Matthew Rees from the Centre for Policy Studies has just written an article claiming that the people at the Occupy Democracy site in Parliament square bemoaning the infringement of their civil liberties for having tarpaulins taken off them, are doing civil liberties a disservice by trivialising what he deems are “genuine attacks” on civil liberties, such as the illegal tapping of journalists phones.
Founded by Sir Keith Joseph and Margaret Thatcher in 1974, it would at this point be easy to comment on the right-wing think tank a apart for its political alignment, but then that would make me no better than them. Instead I would rather concentrate on the crux of the argument about whether one form of infringement on civil liberties is worse than another or if it is all the same? I have heard this referred to previously as the “least worst offence.”
To quote Matthew Rees he states: “Eye-witness accounts of police heavy-handedness have been widely reported in the news this week, and rightly so. A number of arrests have been made so far but many appear to be for relatively minor offences..” but tempers this with another quote later on stating: “The health of true civil liberties in this country is a cause for concern. The introduction of ‘secret trials’ and closed material procedures by the Justice and Security Act 2013, which prohibits the disclosure of ‘sensitive’ legal material to the public and defendant, is undoubtedly a cause for concern. In addition, recently exercised police powers to search the confidential phone records of journalists, the spate of surveillance and anti-terror measures enacted in the last decade, and diminished access to justice are all real threats to civil liberties.”
I would agree that the very existence of secret trials, the pressure applied to the Guardian’s Greenwald over the Snowden files and the numerous bills, acts and bylaws passed in parliament over the last 15 years are all gross attempts at curtailing our civil liberties but, crucially, that does not make these any more or less important than the breaches of civil liberties and the right to protest found by the people at the Occupy Democracy camp, or rather the noticeable lack of one. Rees makes reference to the Hong Kong protestors and the claim by journalist Donnachadh McCarthy that we are now less democratic than China, to some extent that much is true with tents pitched on highways, structures and tarpaulin clear and present. Here, in the UK, a simple piece of string attached to a sign and a bag to stop it flying into the road was deemed to be an illegal structure by the private security firm apparently marshalling our MET police officers. Rees describes this as ‘camp rhetoric’ but it could not be further from the truth. It is the same argument and debate. The severity of the perceived scale of injustice is not what counts but the fact that an injustice has occurred in the first instance, this is all that matters. Martin Luther King said that an injustice anywhere was an injustice everywhere, to accept the disproportionate treatment of humans at an occupy democracy protest by police because it is the ‘least worst’ case is unacceptable and is rightly challenged and called out.

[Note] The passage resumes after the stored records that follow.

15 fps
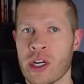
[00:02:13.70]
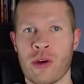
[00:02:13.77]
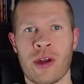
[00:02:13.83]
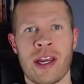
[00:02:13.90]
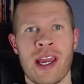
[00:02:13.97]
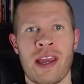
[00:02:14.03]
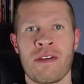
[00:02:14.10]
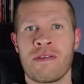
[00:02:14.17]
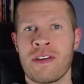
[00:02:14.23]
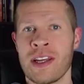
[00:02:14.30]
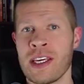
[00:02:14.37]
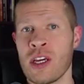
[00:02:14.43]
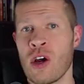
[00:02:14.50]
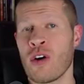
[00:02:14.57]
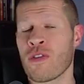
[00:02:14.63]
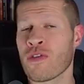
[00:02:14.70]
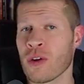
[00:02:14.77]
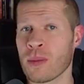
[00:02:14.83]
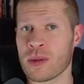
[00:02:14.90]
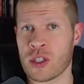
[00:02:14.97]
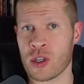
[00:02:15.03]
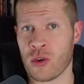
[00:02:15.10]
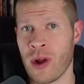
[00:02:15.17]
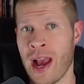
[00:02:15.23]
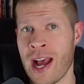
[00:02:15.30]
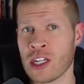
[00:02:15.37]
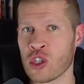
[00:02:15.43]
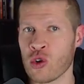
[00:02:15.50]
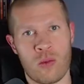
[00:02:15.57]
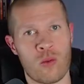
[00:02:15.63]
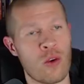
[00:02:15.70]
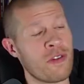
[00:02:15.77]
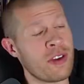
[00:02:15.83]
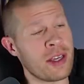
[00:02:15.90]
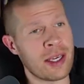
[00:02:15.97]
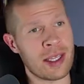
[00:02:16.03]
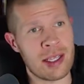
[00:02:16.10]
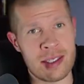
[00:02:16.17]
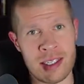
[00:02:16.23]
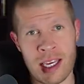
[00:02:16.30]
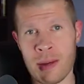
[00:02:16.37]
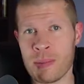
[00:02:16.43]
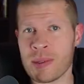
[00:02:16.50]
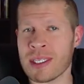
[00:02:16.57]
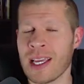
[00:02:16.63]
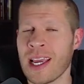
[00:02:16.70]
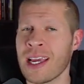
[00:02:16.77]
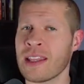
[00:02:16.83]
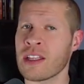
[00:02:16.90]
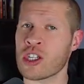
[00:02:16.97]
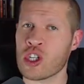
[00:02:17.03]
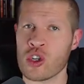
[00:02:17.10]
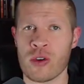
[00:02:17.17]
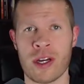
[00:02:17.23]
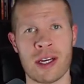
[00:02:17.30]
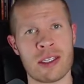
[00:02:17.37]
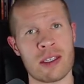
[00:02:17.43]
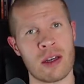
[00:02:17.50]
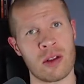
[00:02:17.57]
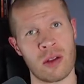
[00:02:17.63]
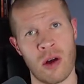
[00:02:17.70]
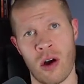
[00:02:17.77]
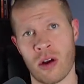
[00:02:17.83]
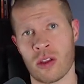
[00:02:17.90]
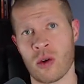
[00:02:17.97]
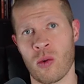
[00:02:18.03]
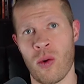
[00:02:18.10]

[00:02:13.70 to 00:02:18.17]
create a video from scratch, revealing the tips and the tricks along the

At this point I could quote the famous pastor Niemoller’s ‘First They Came‘ poem or another quote from Malcolm X or Martin Luther King about freedom and liberty but think that the most relevant thing to say would be to compare the views expressed by Rees and that of the philosophy of the boiling frog; if you put a frog into boiling water, it jumps straight out. If you put it into a pot of cold water and turn the heat up gradually it will boil alive. That is the reality of the views expressed by Matthews Rees, exposing the weakness of our value system in putting greater value on one set of freedoms over that of others we risk losing them all and why we must challenge it at every turn.